● WORK ORDER: Below are the records. Transcribe them exactly.

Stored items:

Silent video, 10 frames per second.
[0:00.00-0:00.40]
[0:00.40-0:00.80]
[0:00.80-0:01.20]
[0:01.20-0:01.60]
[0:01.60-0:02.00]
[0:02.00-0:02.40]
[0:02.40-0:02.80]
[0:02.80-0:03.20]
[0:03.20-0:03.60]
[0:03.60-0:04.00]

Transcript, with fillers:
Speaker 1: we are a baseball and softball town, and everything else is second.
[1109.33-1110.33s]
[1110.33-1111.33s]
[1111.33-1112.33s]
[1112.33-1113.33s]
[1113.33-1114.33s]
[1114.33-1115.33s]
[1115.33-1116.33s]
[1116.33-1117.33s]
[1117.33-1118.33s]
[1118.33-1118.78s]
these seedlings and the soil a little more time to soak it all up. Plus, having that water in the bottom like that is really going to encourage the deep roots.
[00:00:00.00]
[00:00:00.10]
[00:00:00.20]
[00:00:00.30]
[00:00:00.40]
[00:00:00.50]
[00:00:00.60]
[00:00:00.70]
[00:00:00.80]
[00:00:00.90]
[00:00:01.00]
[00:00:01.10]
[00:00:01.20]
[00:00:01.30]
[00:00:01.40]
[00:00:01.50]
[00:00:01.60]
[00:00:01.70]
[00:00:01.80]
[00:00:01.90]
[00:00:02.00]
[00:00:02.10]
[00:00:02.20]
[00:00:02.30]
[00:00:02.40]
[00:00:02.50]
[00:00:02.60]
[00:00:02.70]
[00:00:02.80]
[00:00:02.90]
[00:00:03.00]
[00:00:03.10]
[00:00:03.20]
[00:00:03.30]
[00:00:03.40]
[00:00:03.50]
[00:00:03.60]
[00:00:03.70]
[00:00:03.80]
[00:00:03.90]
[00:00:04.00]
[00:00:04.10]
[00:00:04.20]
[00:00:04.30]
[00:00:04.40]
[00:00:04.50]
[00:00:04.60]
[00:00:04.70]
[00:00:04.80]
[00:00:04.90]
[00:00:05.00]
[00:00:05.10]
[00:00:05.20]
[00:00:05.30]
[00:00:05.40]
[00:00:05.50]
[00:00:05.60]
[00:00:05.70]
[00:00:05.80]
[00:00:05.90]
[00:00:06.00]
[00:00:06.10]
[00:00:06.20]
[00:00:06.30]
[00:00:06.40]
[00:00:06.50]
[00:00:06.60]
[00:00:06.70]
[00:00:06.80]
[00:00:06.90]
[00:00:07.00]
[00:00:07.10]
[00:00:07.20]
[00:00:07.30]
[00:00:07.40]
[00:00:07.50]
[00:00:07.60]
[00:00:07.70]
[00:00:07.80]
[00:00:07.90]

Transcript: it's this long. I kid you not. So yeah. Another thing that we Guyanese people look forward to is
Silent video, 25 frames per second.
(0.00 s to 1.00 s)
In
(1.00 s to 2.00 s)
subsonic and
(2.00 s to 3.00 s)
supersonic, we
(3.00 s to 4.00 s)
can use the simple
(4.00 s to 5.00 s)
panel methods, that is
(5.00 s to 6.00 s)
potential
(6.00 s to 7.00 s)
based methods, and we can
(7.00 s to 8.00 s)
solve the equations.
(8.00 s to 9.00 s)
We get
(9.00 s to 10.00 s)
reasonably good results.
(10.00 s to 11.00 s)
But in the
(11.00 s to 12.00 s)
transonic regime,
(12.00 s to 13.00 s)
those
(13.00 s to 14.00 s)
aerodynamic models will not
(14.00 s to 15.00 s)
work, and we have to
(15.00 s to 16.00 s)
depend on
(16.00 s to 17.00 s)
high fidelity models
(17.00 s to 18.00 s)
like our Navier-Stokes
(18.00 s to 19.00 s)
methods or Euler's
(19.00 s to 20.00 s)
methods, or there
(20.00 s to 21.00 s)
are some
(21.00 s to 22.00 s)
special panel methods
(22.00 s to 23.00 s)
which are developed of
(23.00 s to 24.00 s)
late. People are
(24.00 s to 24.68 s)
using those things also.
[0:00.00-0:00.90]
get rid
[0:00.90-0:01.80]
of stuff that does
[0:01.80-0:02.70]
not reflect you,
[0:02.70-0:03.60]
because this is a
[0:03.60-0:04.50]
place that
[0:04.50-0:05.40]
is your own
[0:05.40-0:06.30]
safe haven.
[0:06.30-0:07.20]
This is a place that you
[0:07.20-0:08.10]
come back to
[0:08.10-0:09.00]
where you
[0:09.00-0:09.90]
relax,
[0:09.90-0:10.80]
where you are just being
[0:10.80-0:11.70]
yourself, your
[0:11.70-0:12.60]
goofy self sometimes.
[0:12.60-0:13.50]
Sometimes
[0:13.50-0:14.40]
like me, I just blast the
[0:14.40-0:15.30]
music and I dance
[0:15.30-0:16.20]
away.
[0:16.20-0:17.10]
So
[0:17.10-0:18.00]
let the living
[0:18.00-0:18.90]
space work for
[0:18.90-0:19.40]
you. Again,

● ANSWER BOX:
Silent video, 10 frames per second.
[0:00.00-0:00.40]
[0:00.40-0:00.80]
[0:00.80-0:01.20]
[0:01.20-0:01.60]
[0:01.60-0:02.00]
[0:02.00-0:02.40]
[0:02.40-0:02.80]
[0:02.80-0:03.20]
[0:03.20-0:03.60]
[0:03.60-0:04.00]

Transcript, with fillers:
Speaker 1: we are a baseball and softball town, and everything else is second.
[1109.33-1110.33s]
[1110.33-1111.33s]
[1111.33-1112.33s]
[1112.33-1113.33s]
[1113.33-1114.33s]
[1114.33-1115.33s]
[1115.33-1116.33s]
[1116.33-1117.33s]
[1117.33-1118.33s]
[1118.33-1118.78s]
these seedlings and the soil a little more time to soak it all up. Plus, having that water in the bottom like that is really going to encourage the deep roots.
[00:00:00.00]
[00:00:00.10]
[00:00:00.20]
[00:00:00.30]
[00:00:00.40]
[00:00:00.50]
[00:00:00.60]
[00:00:00.70]
[00:00:00.80]
[00:00:00.90]
[00:00:01.00]
[00:00:01.10]
[00:00:01.20]
[00:00:01.30]
[00:00:01.40]
[00:00:01.50]
[00:00:01.60]
[00:00:01.70]
[00:00:01.80]
[00:00:01.90]
[00:00:02.00]
[00:00:02.10]
[00:00:02.20]
[00:00:02.30]
[00:00:02.40]
[00:00:02.50]
[00:00:02.60]
[00:00:02.70]
[00:00:02.80]
[00:00:02.90]
[00:00:03.00]
[00:00:03.10]
[00:00:03.20]
[00:00:03.30]
[00:00:03.40]
[00:00:03.50]
[00:00:03.60]
[00:00:03.70]
[00:00:03.80]
[00:00:03.90]
[00:00:04.00]
[00:00:04.10]
[00:00:04.20]
[00:00:04.30]
[00:00:04.40]
[00:00:04.50]
[00:00:04.60]
[00:00:04.70]
[00:00:04.80]
[00:00:04.90]
[00:00:05.00]
[00:00:05.10]
[00:00:05.20]
[00:00:05.30]
[00:00:05.40]
[00:00:05.50]
[00:00:05.60]
[00:00:05.70]
[00:00:05.80]
[00:00:05.90]
[00:00:06.00]
[00:00:06.10]
[00:00:06.20]
[00:00:06.30]
[00:00:06.40]
[00:00:06.50]
[00:00:06.60]
[00:00:06.70]
[00:00:06.80]
[00:00:06.90]
[00:00:07.00]
[00:00:07.10]
[00:00:07.20]
[00:00:07.30]
[00:00:07.40]
[00:00:07.50]
[00:00:07.60]
[00:00:07.70]
[00:00:07.80]
[00:00:07.90]

Transcript: it's this long. I kid you not. So yeah. Another thing that we Guyanese people look forward to is
Silent video, 25 frames per second.
(0.00 s to 1.00 s)
In
(1.00 s to 2.00 s)
subsonic and
(2.00 s to 3.00 s)
supersonic, we
(3.00 s to 4.00 s)
can use the simple
(4.00 s to 5.00 s)
panel methods, that is
(5.00 s to 6.00 s)
potential
(6.00 s to 7.00 s)
based methods, and we can
(7.00 s to 8.00 s)
solve the equations.
(8.00 s to 9.00 s)
We get
(9.00 s to 10.00 s)
reasonably good results.
(10.00 s to 11.00 s)
But in the
(11.00 s to 12.00 s)
transonic regime,
(12.00 s to 13.00 s)
those
(13.00 s to 14.00 s)
aerodynamic models will not
(14.00 s to 15.00 s)
work, and we have to
(15.00 s to 16.00 s)
depend on
(16.00 s to 17.00 s)
high fidelity models
(17.00 s to 18.00 s)
like our Navier-Stokes
(18.00 s to 19.00 s)
methods or Euler's
(19.00 s to 20.00 s)
methods, or there
(20.00 s to 21.00 s)
are some
(21.00 s to 22.00 s)
special panel methods
(22.00 s to 23.00 s)
which are developed of
(23.00 s to 24.00 s)
late. People are
(24.00 s to 24.68 s)
using those things also.
[0:00.00-0:00.90]
get rid
[0:00.90-0:01.80]
of stuff that does
[0:01.80-0:02.70]
not reflect you,
[0:02.70-0:03.60]
because this is a
[0:03.60-0:04.50]
place that
[0:04.50-0:05.40]
is your own
[0:05.40-0:06.30]
safe haven.
[0:06.30-0:07.20]
This is a place that you
[0:07.20-0:08.10]
come back to
[0:08.10-0:09.00]
where you
[0:09.00-0:09.90]
relax,
[0:09.90-0:10.80]
where you are just being
[0:10.80-0:11.70]
yourself, your
[0:11.70-0:12.60]
goofy self sometimes.
[0:12.60-0:13.50]
Sometimes
[0:13.50-0:14.40]
like me, I just blast the
[0:14.40-0:15.30]
music and I dance
[0:15.30-0:16.20]
away.
[0:16.20-0:17.10]
So
[0:17.10-0:18.00]
let the living
[0:18.00-0:18.90]
space work for
[0:18.90-0:19.40]
you. Again,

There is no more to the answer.